Cet hommage ne s’adresse pas seulement à l’écrivain distingué dont l’incomparable talent a jeté un si vif éclat sur la littérature française, mais encore à l’homme de caractère et de cœur qui, constamment fidèle à toutes les grandes et saintes causes, n’a jamais cherché le succès que dans le culte de la religion, unique source du vrai, du bien et du beau, sans jamais rien demander à ces moyens dont tant d’autres abusent, et que sa plume éloquente et vengeresse flétrissait hier encore avec une si énergique indignation. A ce titre, votre entreprise doit trouver de l’écho dans toutes les âmes qui veulent honorer le talent et la vertu, et je lui souhaite un plein succès.
Veuillez agréer, cher monsieur, l’assurance de mes sentiments bien respectueux et dévoués.
L. Plautin,
Vic.-gén., secr. de Mgr l’archevêque d’Avignon.
Les souscripteurs atteignirent bientôt le chiffre de 580. Les fonds versés s’élevèrent à 6,768 fr. 25, somme qui dépassait de beaucoup celle demandée par le sculpteur.

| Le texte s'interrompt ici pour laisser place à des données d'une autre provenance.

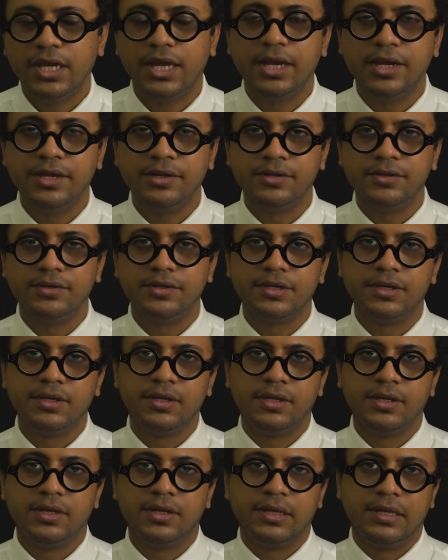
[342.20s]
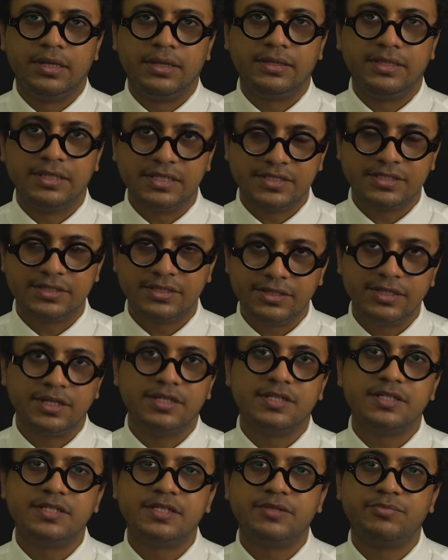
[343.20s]
And this
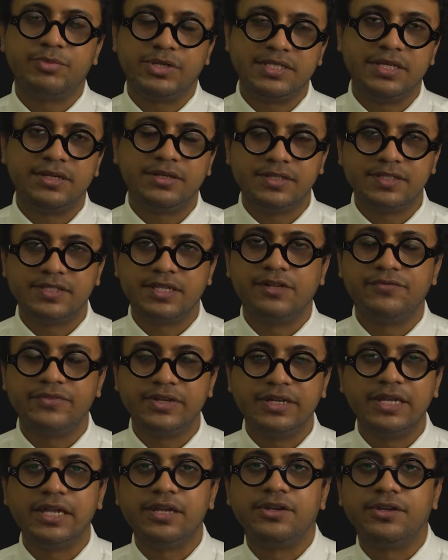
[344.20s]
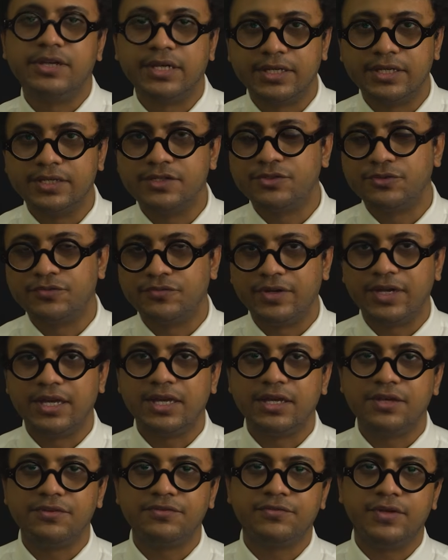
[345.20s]
does present itself in later decades of
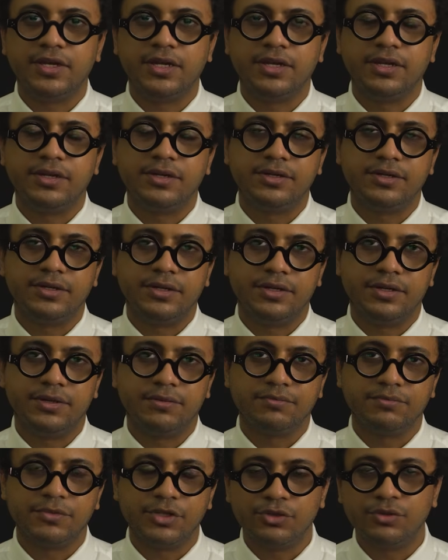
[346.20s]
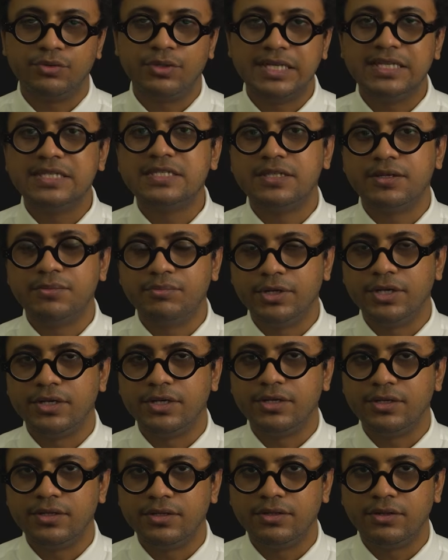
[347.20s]
life, and is a
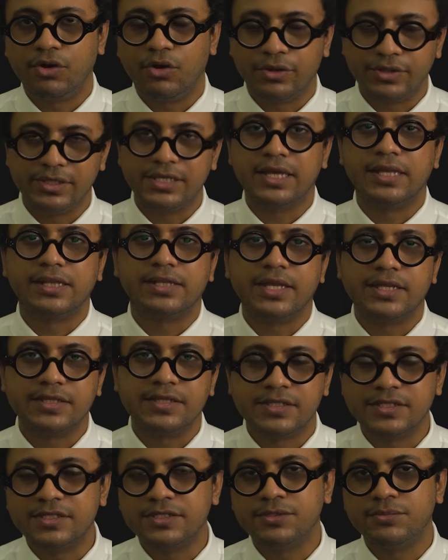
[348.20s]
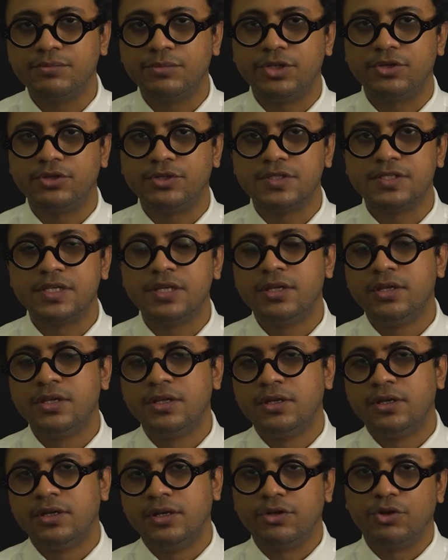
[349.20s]
burden on the healthcare system because
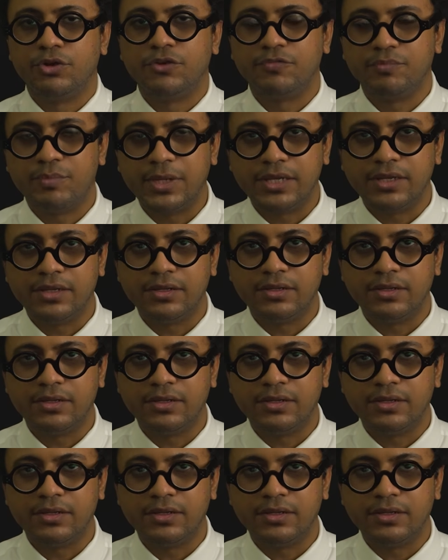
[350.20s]
a lot of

Sur les listes, à côté du Chef de la Maison de France, Monseigneur le comte de Paris, figuraient de hauts dignitaires de l’Église, des académiciens, des notabilités de tout genre, et, auprès des principaux représentants de l’aristocratie, des commerçants et des industriels, des ouvriers de la ville et de la campagne.